GRAPHIQUE 3  Montant des prêts du FMI (en % du commerce mondial et du PIB mondial)

Le rôle du FMI : zoom sur soixante-dix ans de mutations

source : Reinhart et Trebesch (2015)

Au cours des dernières années, les pays émergents se sont globalement abstenus de réclamer une assistance financière auprès du FMI. Les années deux mille ont constitué une décennie de croissance et de stabilité financière pour les pays en développement. Ils ont fait face à un environnement mondial des plus favorables : les taux d’intérêt américains étaient faibles, voire même négatifs (une fois ajustés à l’inflation), les prix des matières premières étaient élevés, la croissance chinoise était forte, contribuant par là même à soutenir les cours des matières premières, et les rendements des actifs étaient faibles dans les pays avancés. 

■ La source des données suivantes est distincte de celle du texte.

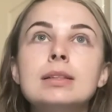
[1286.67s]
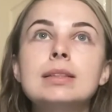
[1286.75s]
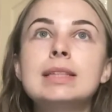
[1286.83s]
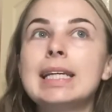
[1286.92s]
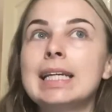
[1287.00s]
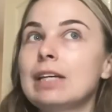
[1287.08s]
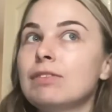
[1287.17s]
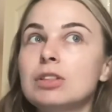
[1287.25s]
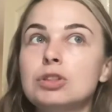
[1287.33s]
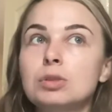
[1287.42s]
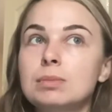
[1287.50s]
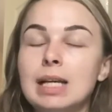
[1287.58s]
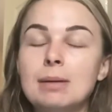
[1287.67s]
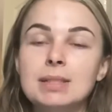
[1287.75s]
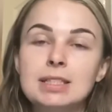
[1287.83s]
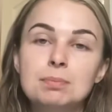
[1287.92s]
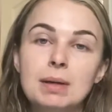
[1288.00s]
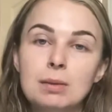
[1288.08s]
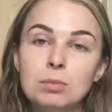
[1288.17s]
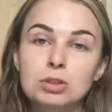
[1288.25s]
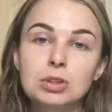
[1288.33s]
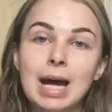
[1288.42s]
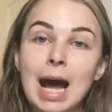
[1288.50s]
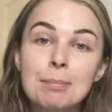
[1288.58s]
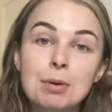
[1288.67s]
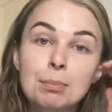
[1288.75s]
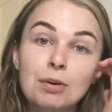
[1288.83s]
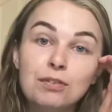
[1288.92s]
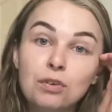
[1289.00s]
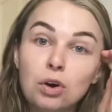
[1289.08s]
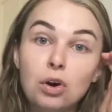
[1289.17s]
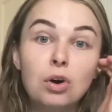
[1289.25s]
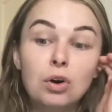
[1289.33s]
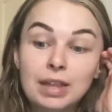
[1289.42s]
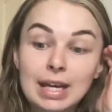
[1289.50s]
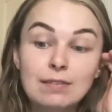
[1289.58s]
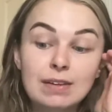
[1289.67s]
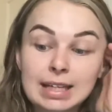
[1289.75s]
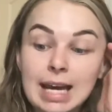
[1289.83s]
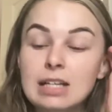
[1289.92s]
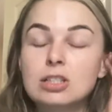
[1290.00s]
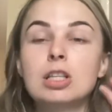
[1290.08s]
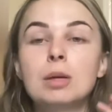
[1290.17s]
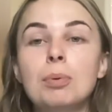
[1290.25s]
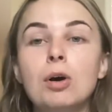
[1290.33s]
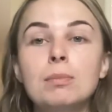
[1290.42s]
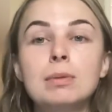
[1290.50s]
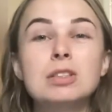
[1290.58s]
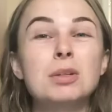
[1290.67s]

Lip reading: to even sometimes explain what's going to happen before they even get to the appointment.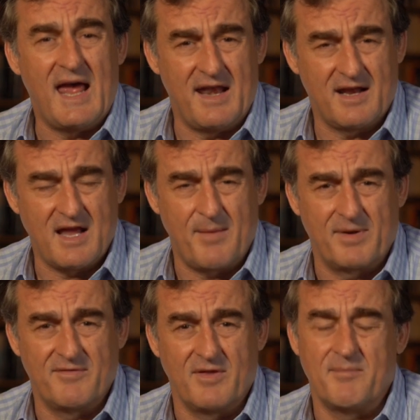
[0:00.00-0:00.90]
And a
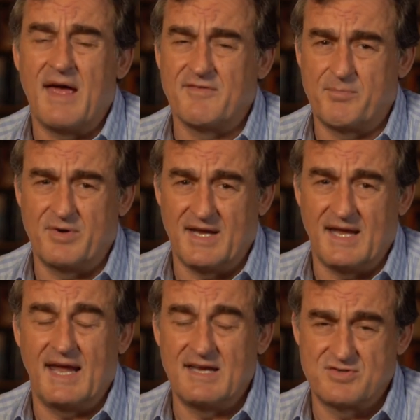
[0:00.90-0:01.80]
couple of them have a
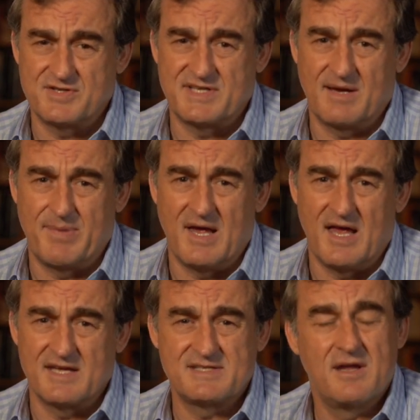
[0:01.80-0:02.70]
pretty interesting
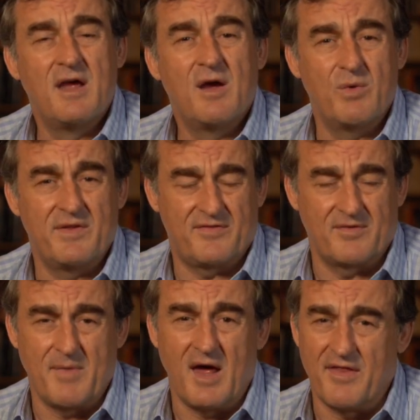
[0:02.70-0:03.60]
past with
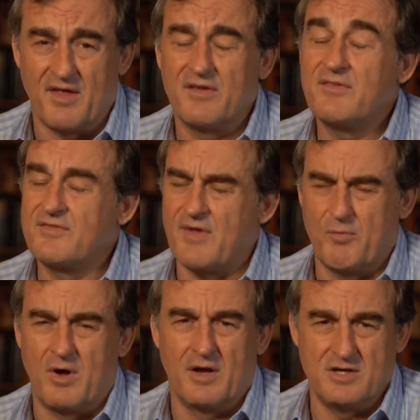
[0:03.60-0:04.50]
some other
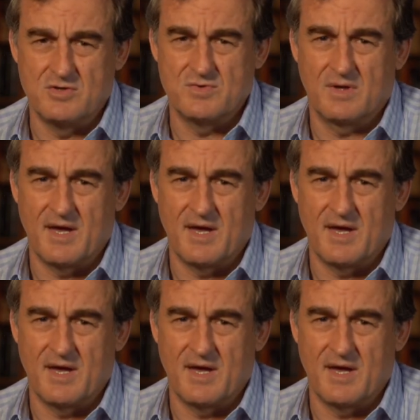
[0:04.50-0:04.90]
somewhat unusual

Cette ère de tranquillité semble s’être achevée pour les pays émergents. Ces derniers ont vu leurs comptes courants se dégrader, voire laisser place à des déficits courants, et leurs perspectives de croissance ont été régulièrement et significativement révisées à la baisse, notamment avec le ralentissement du commerce mondial et l’effondrement des prix des matières premières. Cette situation est d’autant plus préoccupante que les entreprises et notamment les banques des pays émergents ont de plus en plus emprunté à de faibles taux d’intérêt internationaux, alors même que leurs devises avaient tendance à s’apprécier vis-à-vis du dollar. Aujourd’hui, le resserrement de la politique monétaire américaine et l’appréciation du dollar, dans un contexte de dépréciations des devises des pays émergents, accroissent le fardeau d’endettement extérieur de ces derniers. 

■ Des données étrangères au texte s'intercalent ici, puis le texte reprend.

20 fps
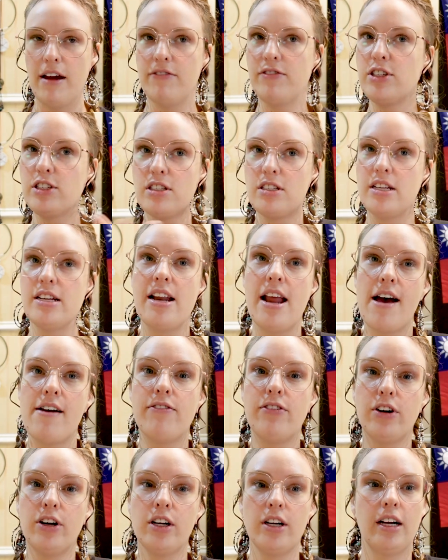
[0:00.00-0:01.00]
just
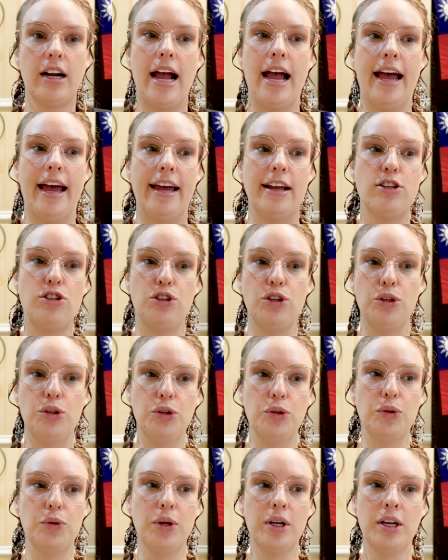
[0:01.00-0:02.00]
never had
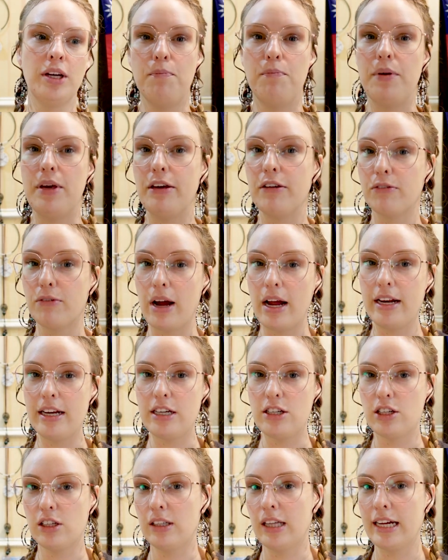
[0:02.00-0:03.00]
to be ready
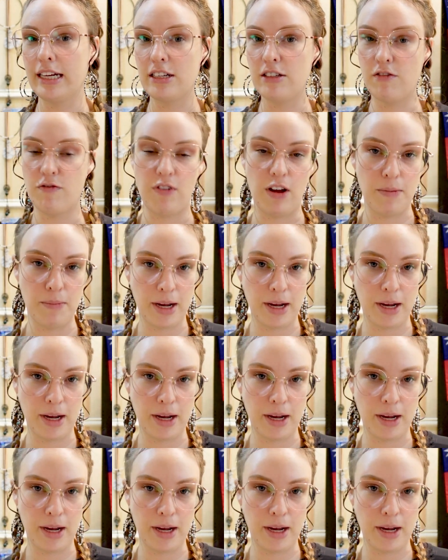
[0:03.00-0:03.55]
to like defend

Reinhart et Trebesch estiment ainsi que le contexte est de nouveau « favorable » à ce que les pays en développement aient de nouveau à réclamer une assistance de la part du FMI. Or, comme le démontre notamment l’exemple de la Grèce depuis 2010, l’institution a pris de plus en plus de risques à prêter à des emprunteurs insolvables, alors même que ses engagements ont atteint des niveaux record et que la durée de ses prêts s’est fortement allongée. Reinhart et Trebesch en concluent que ces pratiques nuisent au rôle de prêteur en dernier ressort international du FMI. Ce dernier devrait se contenter de fournir rapidement de la liquidité aux pays subissant des crises financières de court terme.

 

Références

REINHART, Carmen, M. & Christoph TREBESCH (2015), « The International Monetary Fund: 70 years of reinvention », NBER, working paper, n° 21805, décembre.